Bautista M, Muskus M, Bonilla G, Mieth K, Gutiérrez C, Llinás A
Departamento de Ortopedia y Traumatología, Hospital Universitario de la Fundación Santa Fe de Bogotá. Carrera 7 Núm. 117-15, CP 220246, Bogotá DC, Colombia.
Acta Ortop Mex. 2017 Nov-Dec;31(6):292-299.
One of the most critical points in the planning of hip replacement surgeries is the selection of the implant, since its survival significantly impacts the patients health. However, the ideal survival time that an implant must prove to be selected has not been defined. The objective of this consensus is to define minimum performance standards for the selection of conventional primary hip replacement prosthesis.
The consensus was carried out using the methodology of nominal group. This included: 1. A review of the available evidence and the issues to be evaluated, 2. Meeting for the vote and discussion, 3. Quantitative statistical analysis with median (M) and interquartile range (IQR) and qualitative one with proportions of the results to generate recommendations.

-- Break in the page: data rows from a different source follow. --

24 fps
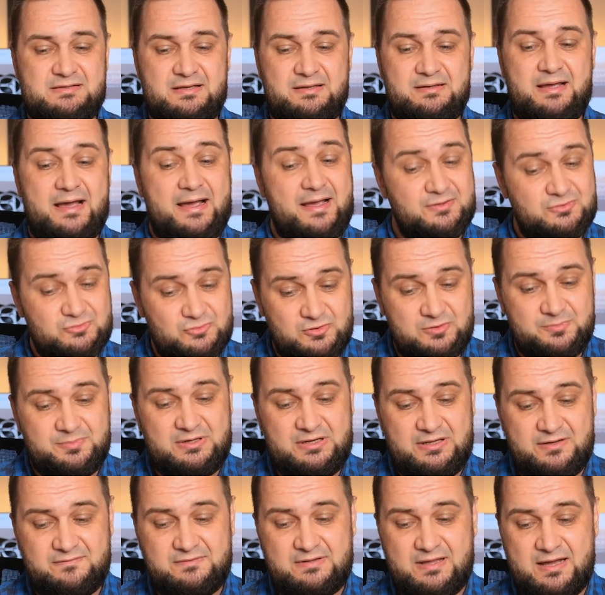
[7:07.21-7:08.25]
and I truly
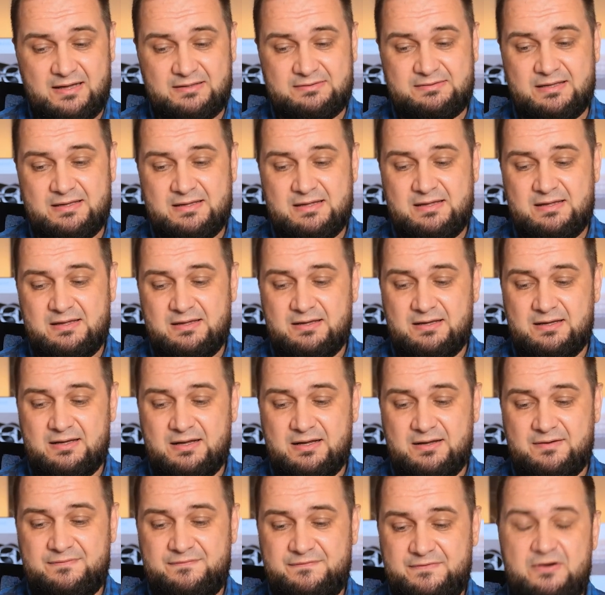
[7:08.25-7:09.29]
believe that
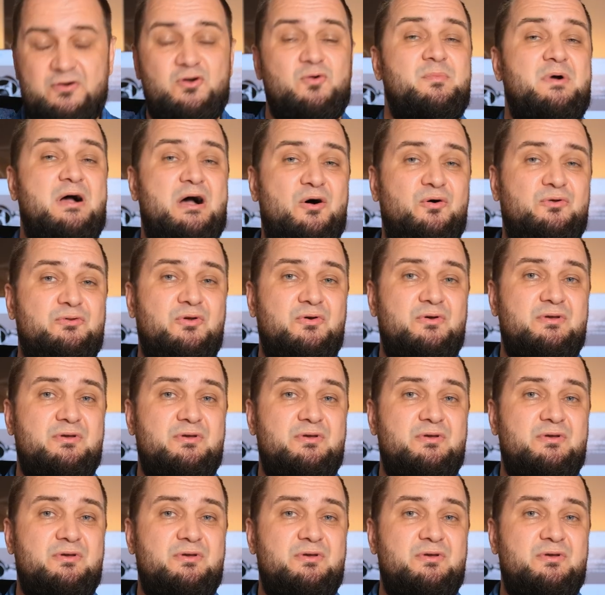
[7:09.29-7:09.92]
Ferrum Audio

The primary source of information for prosthesis selection (M: 8; IQR: 7-9), choice in the event of conflicting evidence (M: 8; IQR: 7-9), or limited evidence in the literature (M: 7; IQR: 4.75-825) should be national registries. The minimum acceptable follow-up is 10 years (M: 9; IQR: 8-9) and the minimum acceptable survival is 90% at 10 years (M: 8; IQR: 5-8.5).

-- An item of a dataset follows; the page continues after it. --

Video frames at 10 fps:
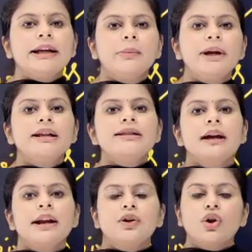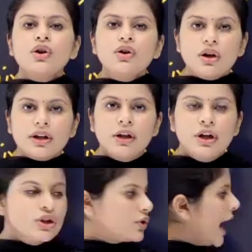treatment is correct or not.
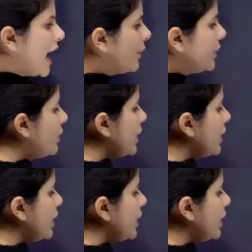So how you're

According to these results, the consensus of experts proposed that the selection of the implant for conventional primary hip replacement must be based on the information published in the national registries and that the prosthesis must have a minimum follow-up of 10 years and show a minimum survival of 90%.
髋关节置换手术规划中最关键的要点之一是植入物的选择,因为其使用寿命会显著影响患者健康。然而,尚未确定选择植入物时必须证明的理想生存时间。本共识的目的是为传统初次髋关节置换假体的选择定义最低性能标准。

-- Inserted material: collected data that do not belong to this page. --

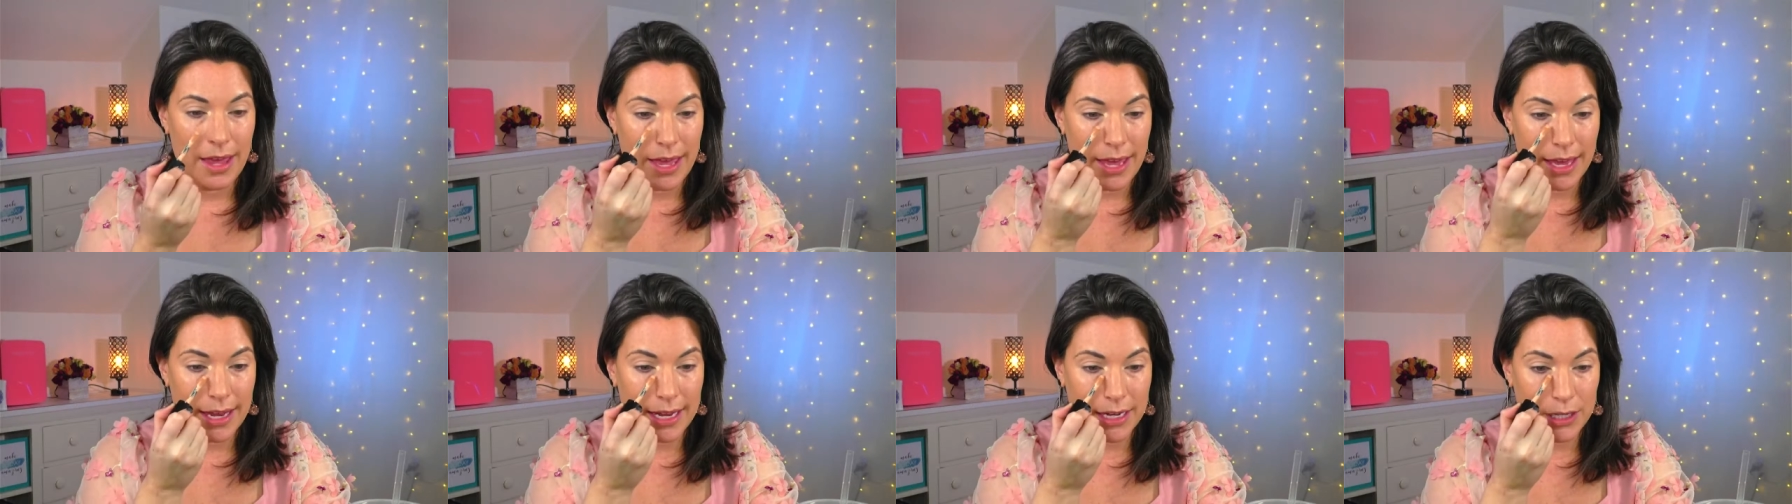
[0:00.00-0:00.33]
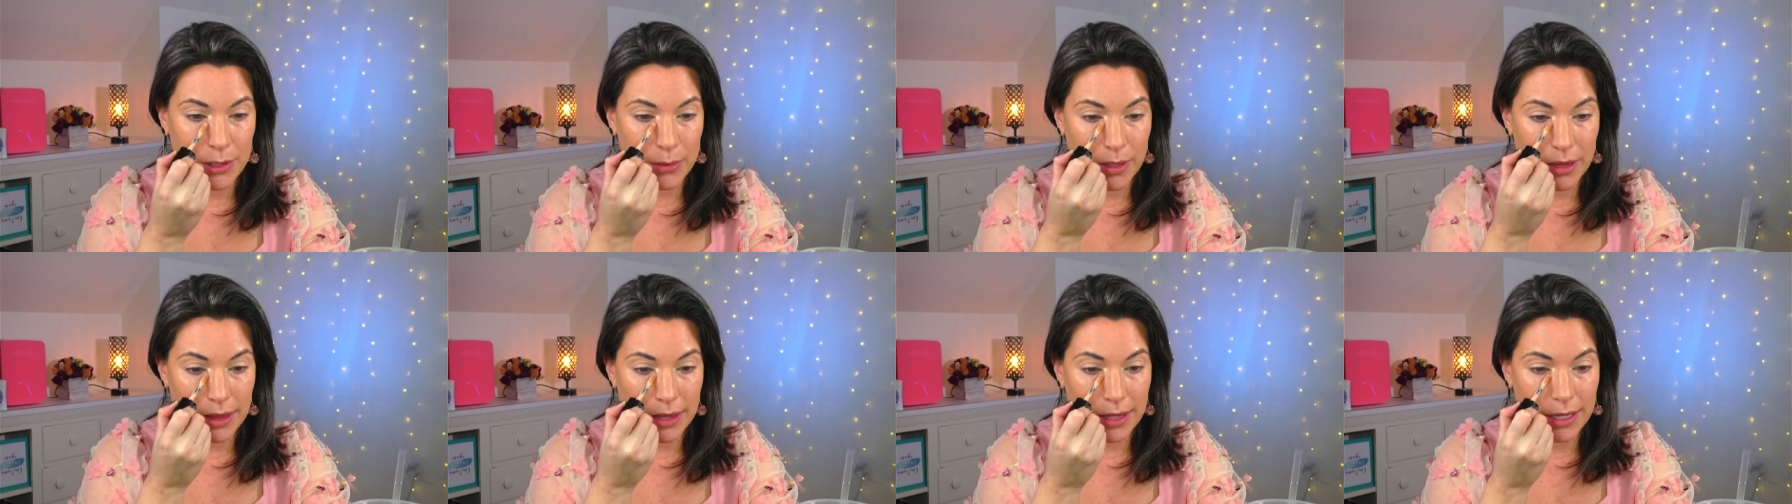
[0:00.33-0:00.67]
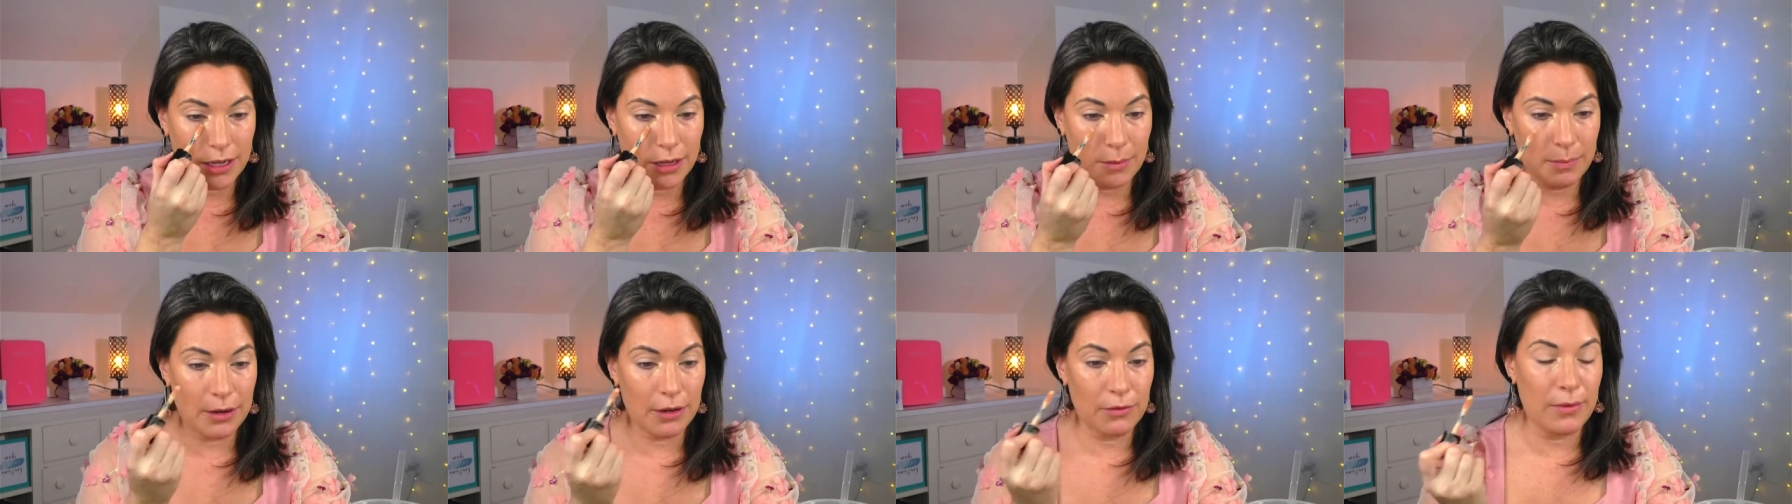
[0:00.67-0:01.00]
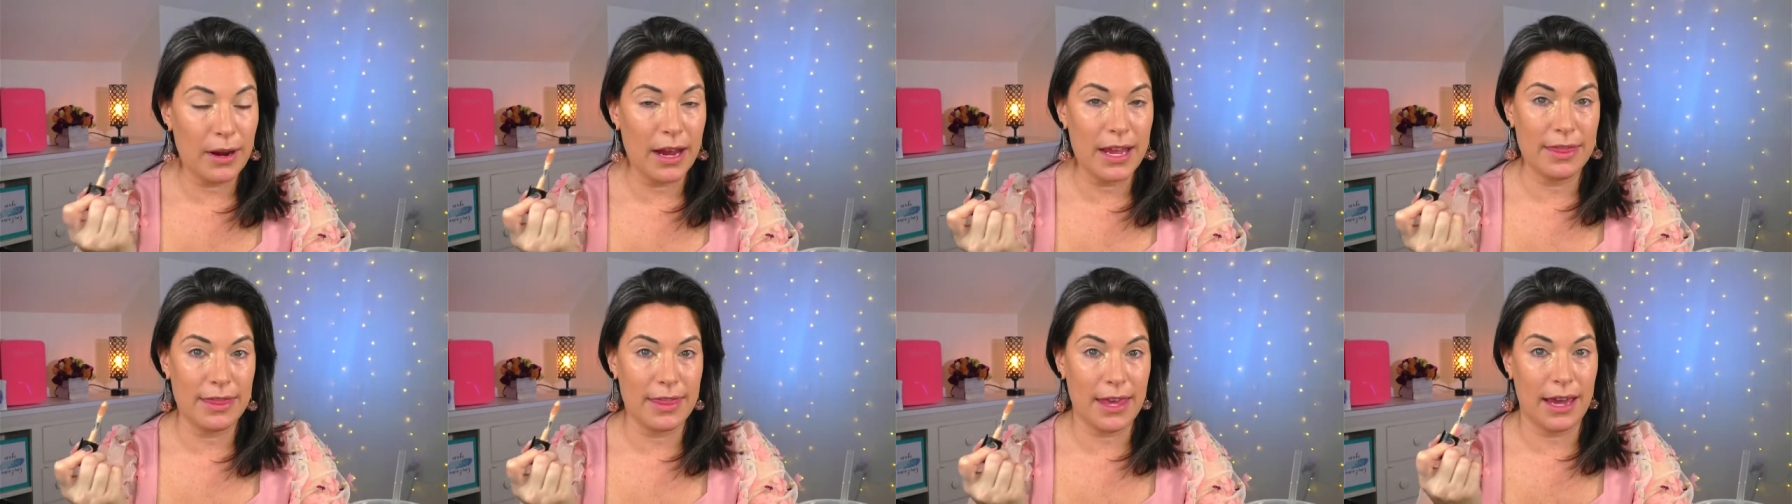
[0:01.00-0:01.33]
and I do a little bit
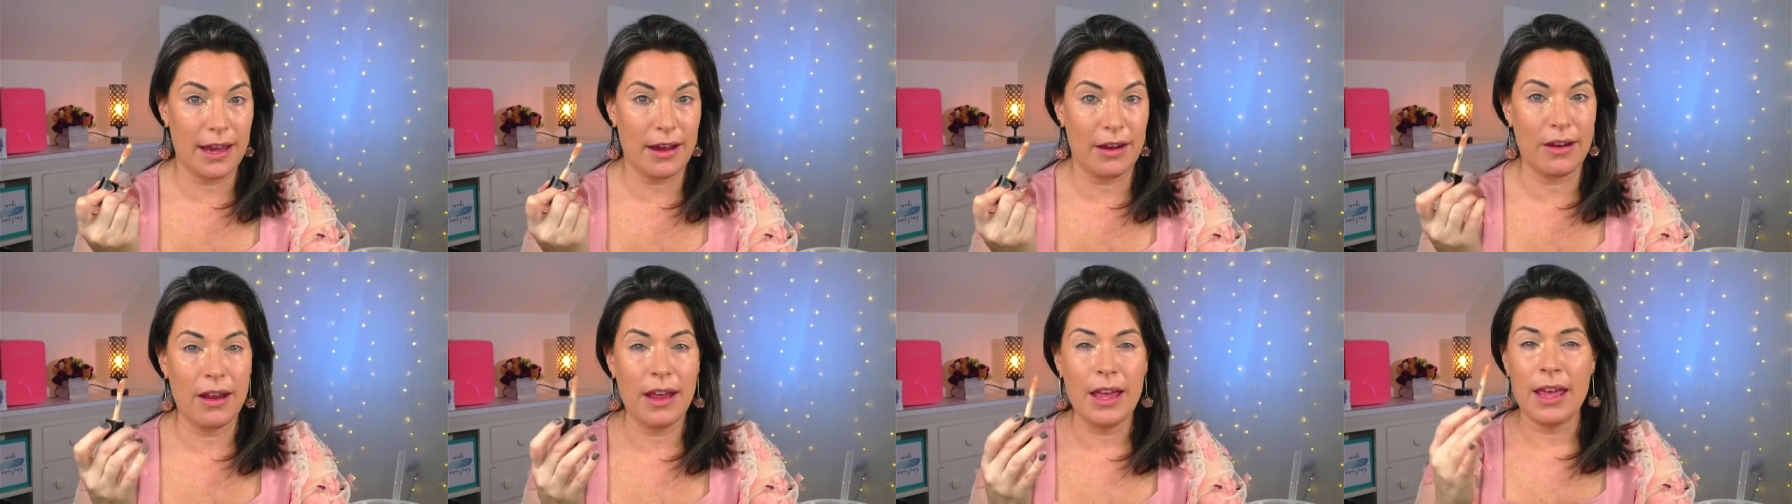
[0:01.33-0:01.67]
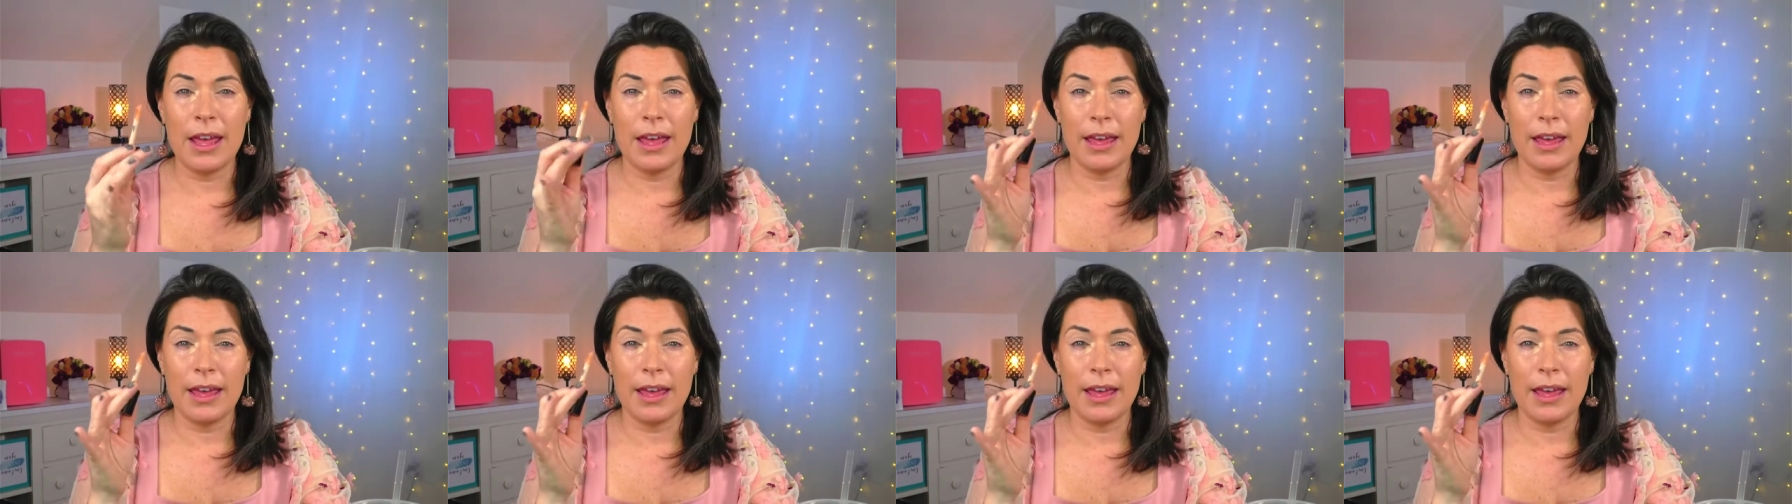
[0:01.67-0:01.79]
right there,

本共识采用名义小组法进行。这包括:1. 对现有证据和待评估问题的回顾;2. 投票和讨论会议;3. 采用中位数(M)和四分位数间距(IQR)进行定量统计分析,以及采用结果比例进行定性分析以生成建议。
假体选择的主要信息来源(M:8;IQR:7 - 9)、出现相互矛盾证据时的选择(M:8;IQR:7 - 9)或文献中证据有限时的选择(M:7;IQR:4.75 - 8.25)应为国家登记处。可接受的最短随访时间为10年(M:9;IQR:8 - 9),10年时可接受的最低生存率为90%(M:8;IQR:5 - 8.5)。
根据这些结果,专家共识建议,传统初次髋关节置换植入物的选择必须基于国家登记处公布的信息,并且假体必须有至少10年的随访且显示出至少90%的生存率。